If we want to remove the marks, we can attach, for example, a triangle to each vertex of the smaller part and a pentagon to each vertex of the larger part (i.e. preserving the property that the parts are definable). This operation can be formalised as a gadget construction, where the marks are considered to be the replaced edges by the gadgets triangle and pentagon, which in these cases preserves $\mathrm{FO}$ -convergence [Reference Hartman, Hons and Nešetřil6, Theorem 5.3, Corollary 5.5].
6. Concluding remarks
An iterative use of Theorem1 or 2 allows us to gain complete control over the algebraic elements as we can consider each of them separately. Note that it is also possible to root solutions of algebraic formulas with multiple free variables (i.e. $p$ -tuples instead of singletons) since the projection to each coordinate yields an algebraic set.
We would like to point out that Theorem2 remains valid for $\mathrm{FO}$ -convergent sequences $(G_n)$ without a modelling limit. The proofs are analogous except that the set $I$ in Lemma 4 is defined as an inclusion-maximal set for which there are roots $(r_n)$ with the property that $\lim \langle \bigwedge _{i \in I} \phi _i(\boldsymbol{x}_i), (G_n, r_n) \rangle \gt 0$ .
It can be shown that the sequence of random bipartite graphs constructed for Proposition 7 admits (almost surely) a modelling limit.
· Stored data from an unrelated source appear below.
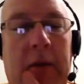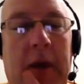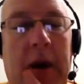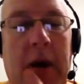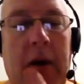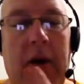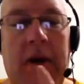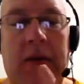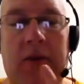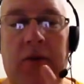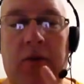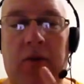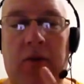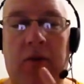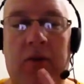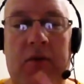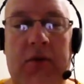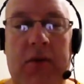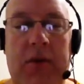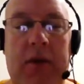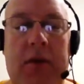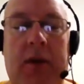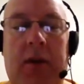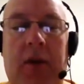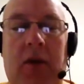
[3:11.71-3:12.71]
mouth
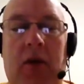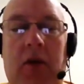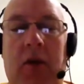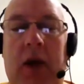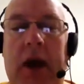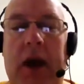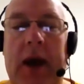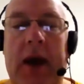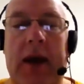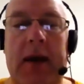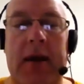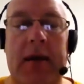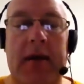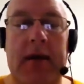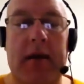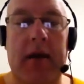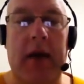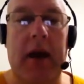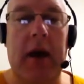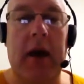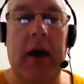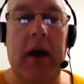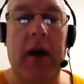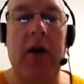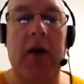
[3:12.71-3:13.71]
movement correct,
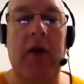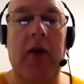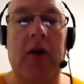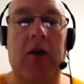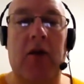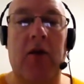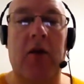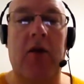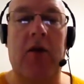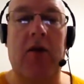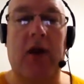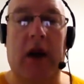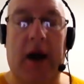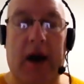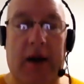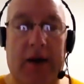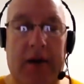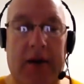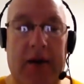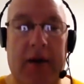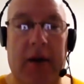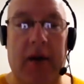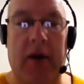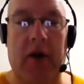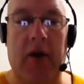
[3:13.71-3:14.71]
you're going to have
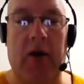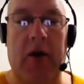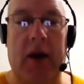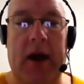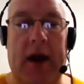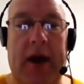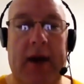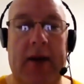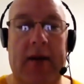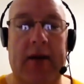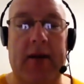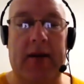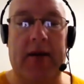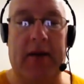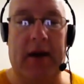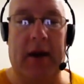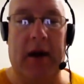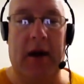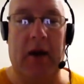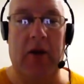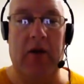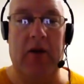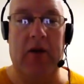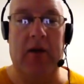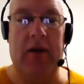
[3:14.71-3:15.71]
the correct
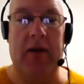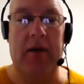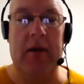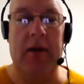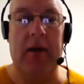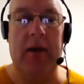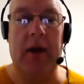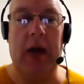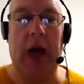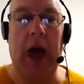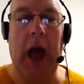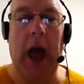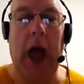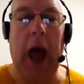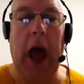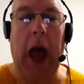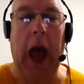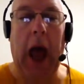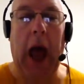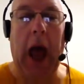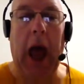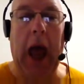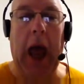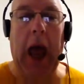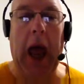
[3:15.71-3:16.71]
sound.
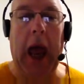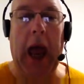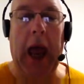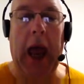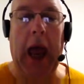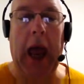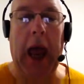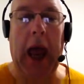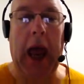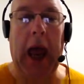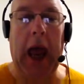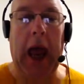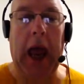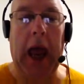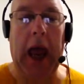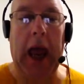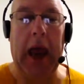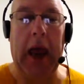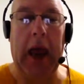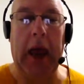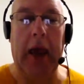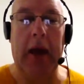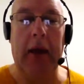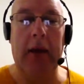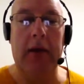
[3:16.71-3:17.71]

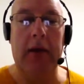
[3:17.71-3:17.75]
E,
This together with a rich context will be the subject of a forthcoming paper.
Besides the original problem in [Reference Nešetřil and de Mendez10], our motivation was the study of structural convergence of sequences created via gadget construction; see [Reference Hartman, Hons and Nešetřil6]. Using the result of this paper, we conclude that $\mathrm{FO}$ -convergence is preserved by gadget construction if the gadgets replace only finitely many edges (under additional natural assumptions).
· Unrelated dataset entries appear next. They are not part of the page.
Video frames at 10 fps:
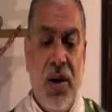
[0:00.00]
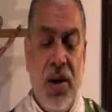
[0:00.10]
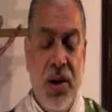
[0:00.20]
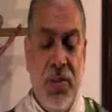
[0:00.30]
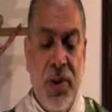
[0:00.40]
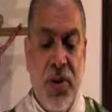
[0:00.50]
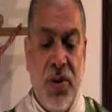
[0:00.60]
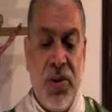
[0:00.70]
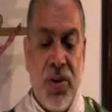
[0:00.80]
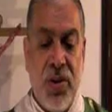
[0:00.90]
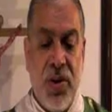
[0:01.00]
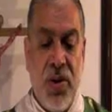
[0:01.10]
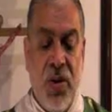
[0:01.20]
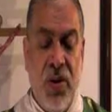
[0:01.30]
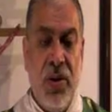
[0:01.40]
it is because
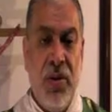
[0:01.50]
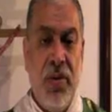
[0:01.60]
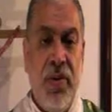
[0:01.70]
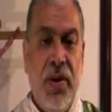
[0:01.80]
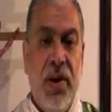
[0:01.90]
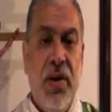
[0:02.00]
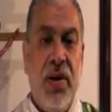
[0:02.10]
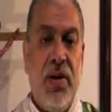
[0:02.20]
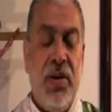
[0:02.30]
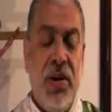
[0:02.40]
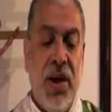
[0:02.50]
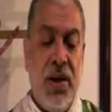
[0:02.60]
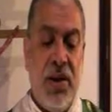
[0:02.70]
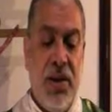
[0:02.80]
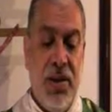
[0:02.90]
only
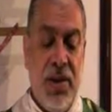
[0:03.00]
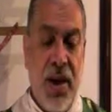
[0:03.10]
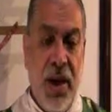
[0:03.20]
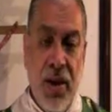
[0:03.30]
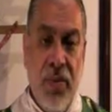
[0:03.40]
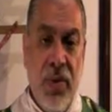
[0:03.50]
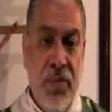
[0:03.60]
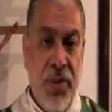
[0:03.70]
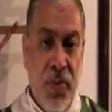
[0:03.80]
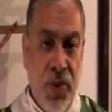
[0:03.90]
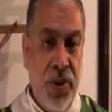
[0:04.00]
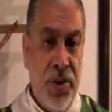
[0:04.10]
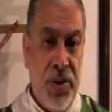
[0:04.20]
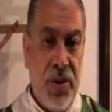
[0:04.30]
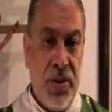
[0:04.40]
that his end will be
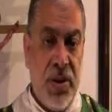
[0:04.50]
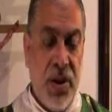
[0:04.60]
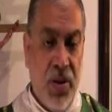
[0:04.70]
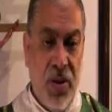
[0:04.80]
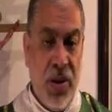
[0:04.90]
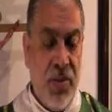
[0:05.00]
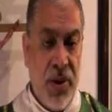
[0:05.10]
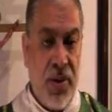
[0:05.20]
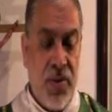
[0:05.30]
worse than not living at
In the typical case, the modelling $L$ is of size continuum, and the set of algebraic vertices (which is at most countable) has measure $0$ . Hence, our results reveal only a negligible portion of vertices of $L$ for which the roots $(r_n)$ exist, which shows that there is still room for further research.
Acknowledgements
Supported by the European Research Council (ERC) under the European Union’s Horizon 2020 research and innovation programme (ERC Synergy Grant DYNASNET, grant agreement no. 810115).